Flux computation

Flux computation#

Mulder’s primary intent is to compute (simulate) alterations (absorption, scattering) in the flux of atmospheric muons caused by a geometry of interest. For this purpose, Mulder offers a Fluxmeter object, which may be regarded as an ideal muon probe. Flumeters may be operated in three modes, continuous, mixed or discrete, as described below.

Note

Fluxmeter objects use the Backward Monte Carlo technique [NBCL18] to compute the altered muon flux.

Continuous mode#

In continuous mode, muons follow a deterministic trajectory with a deterministic energy-loss obtained within the Continuous Slowing Down Approximation (CSDA). The continuous approximation is efficient for small to medium-sized geometries (i.e. less than ~300m of rocks [Nie22]), when scattered muons are negligible (i.e. typically for buried detectors).

Due to the Earth’s magnetic field, the trajectories of muons and anti-muons differ, as they gyrate in opposite directions. In dense media, the muon CSDA range is significantly smaller than the magnetic gyro-radius across all energies. Thus, in many situations, the geomagnetic field can be disregarded. Then, in the continuous approximation, muons essentially follow straight lines trajectories.

Note

In the following discussion, for the sake of simplicity, we assume that the geomagnetic field is negligible, and therefore treat muons and anti-muons as a single entity. If this is not the case, then the following equations should be applied separately to both muon charges and the result summed to obtain the total flux.

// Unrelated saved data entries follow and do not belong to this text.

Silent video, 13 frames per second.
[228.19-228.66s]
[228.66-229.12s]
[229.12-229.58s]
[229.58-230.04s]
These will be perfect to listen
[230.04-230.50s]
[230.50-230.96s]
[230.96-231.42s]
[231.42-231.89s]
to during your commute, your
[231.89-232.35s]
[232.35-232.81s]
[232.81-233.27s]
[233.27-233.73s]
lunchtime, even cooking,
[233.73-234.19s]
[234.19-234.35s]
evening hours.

Let us denote \(\phi_0\) the open-sky reference flux, i.e. the flux of atmospheric muons in the absence of any geometry. Under the continuous assumption, the altered muon flux, \(\phi_1\), can be related to \(\phi_0\) as follows

(1)#\[\phi_1(S_1) = \omega_c\left(S_0, S_1\right) \phi_0(S_0),\]

where \(S_1\) denotes the observation state, and where \(S_0\) is a reference state, connected to \(S_1\) by transport equations. The factor \(\omega_c(S_0, S_1)\) is a transport weight depending on the matter distribution along the muon trajectory, with and without the geometry.

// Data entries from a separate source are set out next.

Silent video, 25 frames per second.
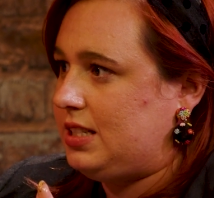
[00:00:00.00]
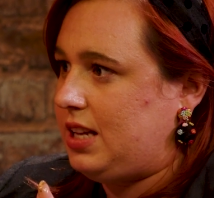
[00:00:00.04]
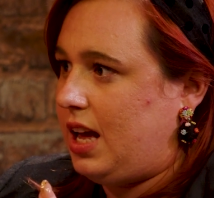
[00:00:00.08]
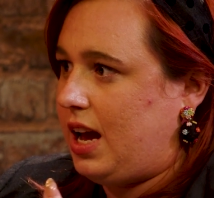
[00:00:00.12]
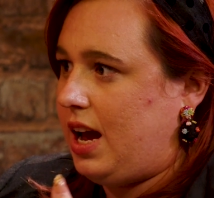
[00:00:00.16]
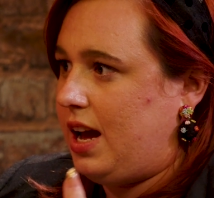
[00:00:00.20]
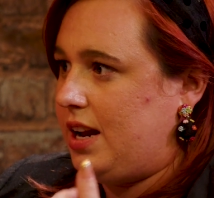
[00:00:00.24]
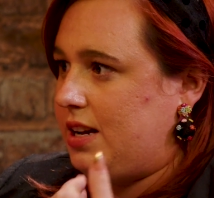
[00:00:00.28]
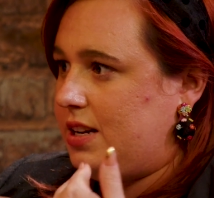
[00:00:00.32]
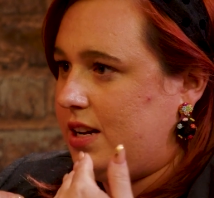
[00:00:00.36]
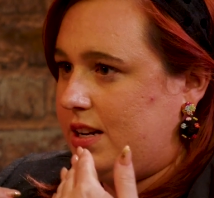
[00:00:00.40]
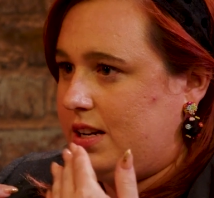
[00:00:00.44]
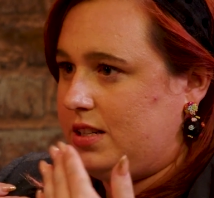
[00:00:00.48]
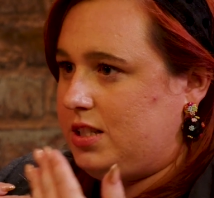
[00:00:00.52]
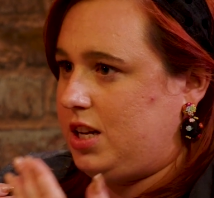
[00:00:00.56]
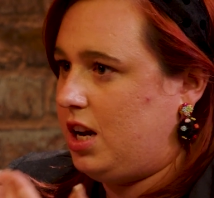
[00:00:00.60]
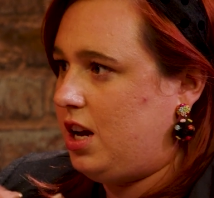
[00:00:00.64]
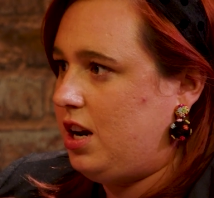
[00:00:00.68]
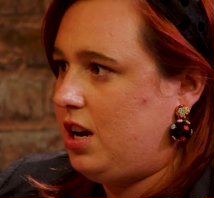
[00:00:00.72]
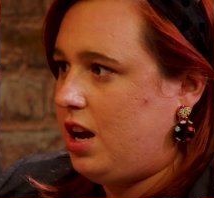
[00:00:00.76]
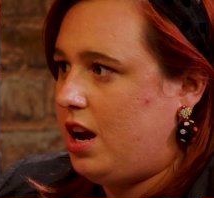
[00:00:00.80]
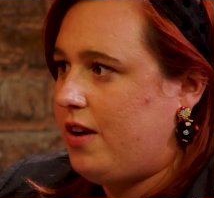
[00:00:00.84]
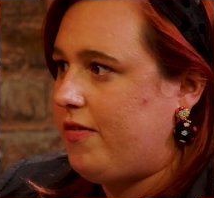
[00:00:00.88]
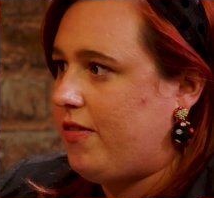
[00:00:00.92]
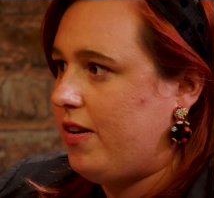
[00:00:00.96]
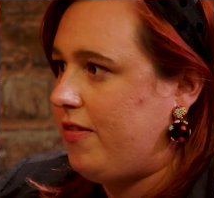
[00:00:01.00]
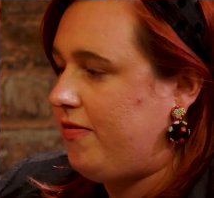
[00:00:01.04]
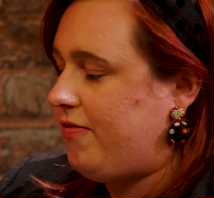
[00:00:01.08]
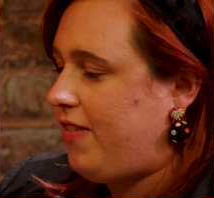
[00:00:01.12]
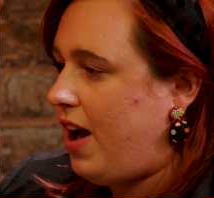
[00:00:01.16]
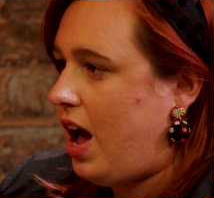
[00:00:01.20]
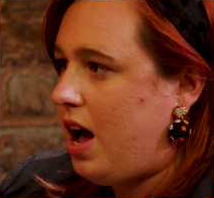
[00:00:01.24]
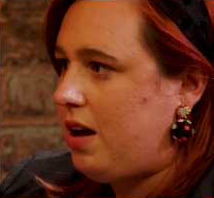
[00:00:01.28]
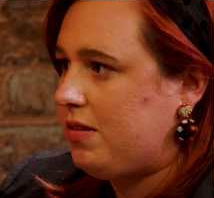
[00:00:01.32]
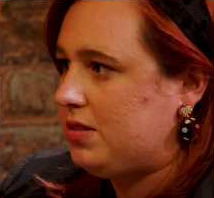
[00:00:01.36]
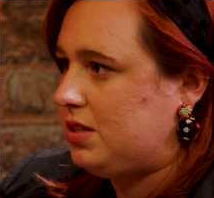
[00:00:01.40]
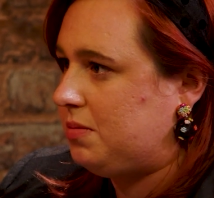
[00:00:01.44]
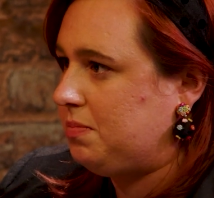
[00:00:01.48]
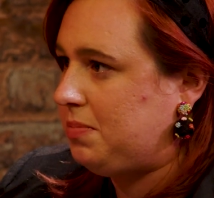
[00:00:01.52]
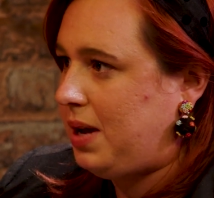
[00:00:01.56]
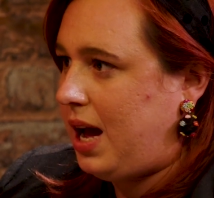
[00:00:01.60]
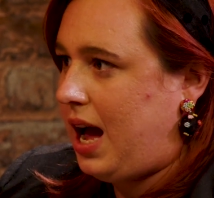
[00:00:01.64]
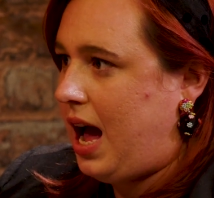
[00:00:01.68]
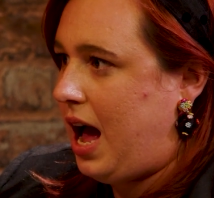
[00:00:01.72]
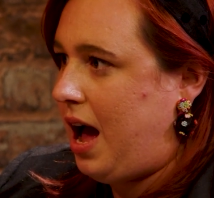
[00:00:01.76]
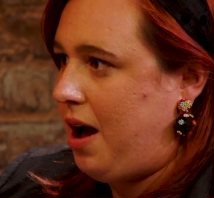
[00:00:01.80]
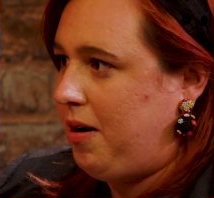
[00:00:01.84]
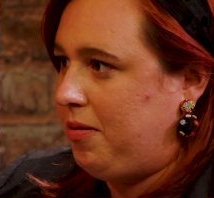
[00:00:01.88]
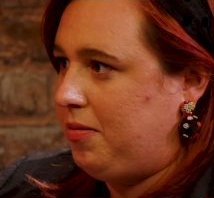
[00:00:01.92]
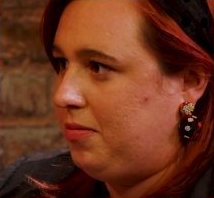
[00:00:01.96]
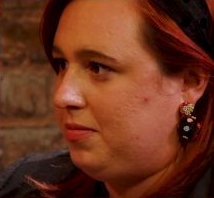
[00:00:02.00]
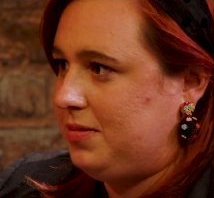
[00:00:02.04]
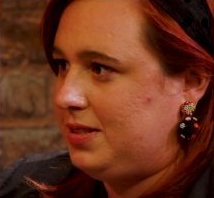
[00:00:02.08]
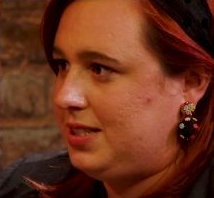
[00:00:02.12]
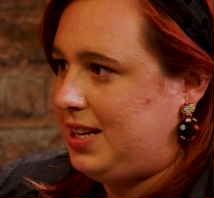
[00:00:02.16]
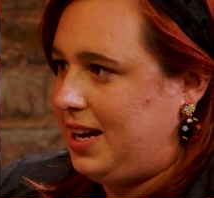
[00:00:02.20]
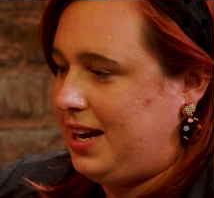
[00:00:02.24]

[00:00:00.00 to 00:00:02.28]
Like I'd turned over £1,000.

The transport() method of a Fluxmeter object returns the reference state, \(S_0\), and the corresponding transport weight, \(\omega_c(S_0, S_1)\), given an observation state, \(S_1\). The flux() method directly computes the flux \(\phi_1(S_1)\) using equation (1), in continuous mode. Thus, the two following code snippets yield the same flux,

>>> state0 = meter.transport(state1)
>>> flux1 = state0.weight * meter.reference.flux(state0)

or directly

>>> flux1 = meter.flux(state1)

Discrete mode#

The discrete mode is the most realistic but also the most CPU-intensive option. In discrete mode, the muon trajectory and the energy loss are stochastic. Therefore, a given observation state, \(S_1\), is associated with several reference states, \(S_{0,i}\). In this case, a Monte Carlo estimate of the altered flux is obtained as

(2)#\[\hat{\phi}_{1, N}(S_1) = \frac{1}{N} \sum_{i=1}^N{ \omega_d\left(S_{0, i}, S_1\right) \phi_0(S_{0, i})} .\]

In dicrete mode, the flux() and transport() methods accept an additional parameter, events, which defines the number \(N\) of Monte Carlo samples per input observation state. For instance, the following samples a set of \(N\) reference states, from which the flux is estimated using equation (2).

>>> states0 = meter.transport(state1, events=N)
>>> flux1 = sum(states0.weight * meter.reference.flux(states0)) / N

The same flux could have been estimated directly as,

>>> flux1, sigma1 = meter.flux(state1, events=N)

Note that in the discrete case, the flux() method also returns an error estimate (sigma1) on the flux, determined from the sample variance.

Mixed mode#

The mixed mode represents a compromise between the continuous and discrete cases. In mixed mode, the muon trajectory is still deterministic, but stochastic energy losses may occur. This approximation is efficient for large geometries (more than 300m of rocks) in cases where muon scattering can be disregarded. In mixed mode, the altered flux is estimated using eq. (2). The mixed and discrete modes share the same interface.